GO BACK A MODEL—OR TWO
Going with an older phone can mean significant savings, but it won't come with the latest camera and screen technology of the newest phones. IPhones will get the latest software updates, though. Many Android models will, too, although you may have to wait longer.
The iPhone 6S, released two years ago, now starts at $449. Last year's iPhone 7 costs $100 more. Samsung's Galaxy S7, launched in March 2016, costs $576.
Buying a refurbished model can be even cheaper than buying a new-but-outdated model, though it's more risky, because it could come with problems.
It's a big plus if your used phone has been updated with a new battery; those start to give out after about 18 months, said Matt Zieminski, an account manager with iFixit, which sells tools for repairing gadgets. Older batteries tend to run down quickly. Zieminski also recommends taking into account which seller is going to offer the longest warranty.

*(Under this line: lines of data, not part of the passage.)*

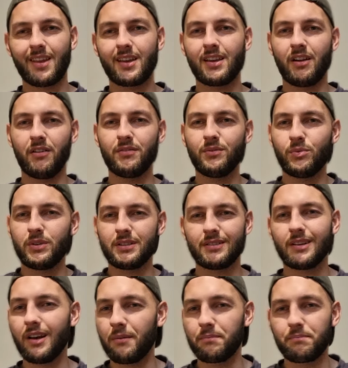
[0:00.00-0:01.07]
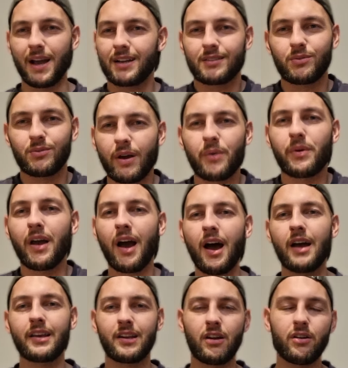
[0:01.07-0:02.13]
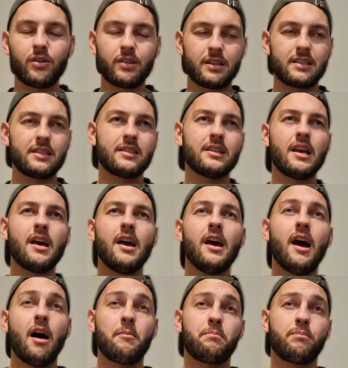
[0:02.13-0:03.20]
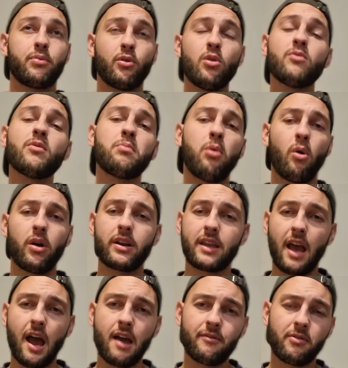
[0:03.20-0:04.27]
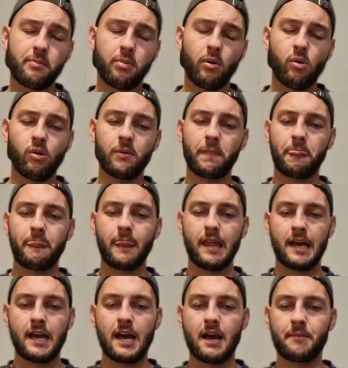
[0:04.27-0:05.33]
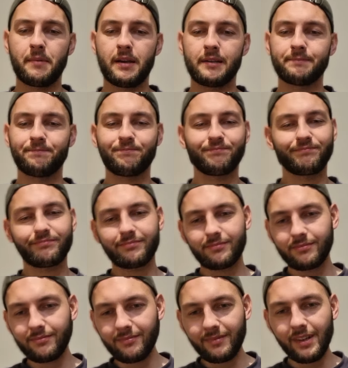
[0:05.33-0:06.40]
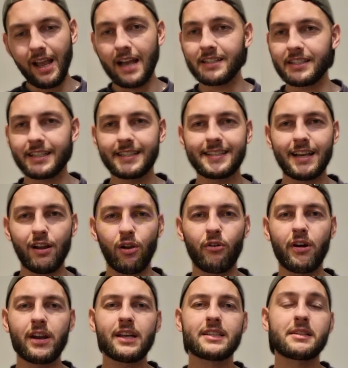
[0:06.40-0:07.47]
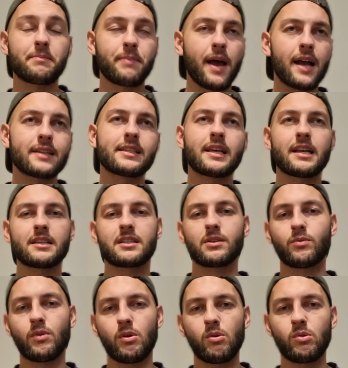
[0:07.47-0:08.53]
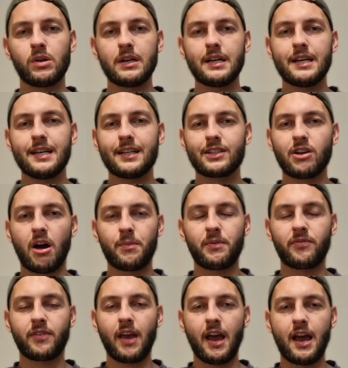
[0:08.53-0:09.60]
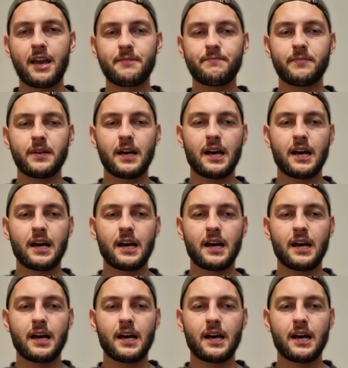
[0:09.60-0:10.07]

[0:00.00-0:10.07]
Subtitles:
you know, we're back to where we are. You know, this is a prove a point game for Port. And as you can tell already, it's a backs against the wall type of game.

Apple says refurbished phones include a new battery and outer shell, and have a one-year warranty. It sells a refurbished iPhone 6S for less than $400. Samsung's website sells used phones with a one-year warranty as well. A Galaxy S6 is $349.
Carriers sell used phones too, typically with a 90-day warranty. So do Best Buy and Amazon; warranties vary. You can also buy phones off people on Craigslist, or friends and family members, but those won't likely come with a return policy, so buyer beware.
There are many Android cellphones, often from Asia, that cost substantially less than a new Galaxy or iPhone. Many won't have an excellent camera—but depending on your photography skills, you might not even notice. Some won't have the technology that lets you pay by phone at store registers.
One tech-blog favorite, the OnePlus 5, starts at $479, has an excellent camera and a long-lasting battery, but doesn't work with Sprint or Verizon. Motorola's Moto G is well-made, budget-friendly at $230 and works with the major carriers—but in a review of a past model , the camera wasn't as good as pricier phones. The Wirecutter reviews site has a write-up of the latest version of the Moto G and tips on the best cheap Android models.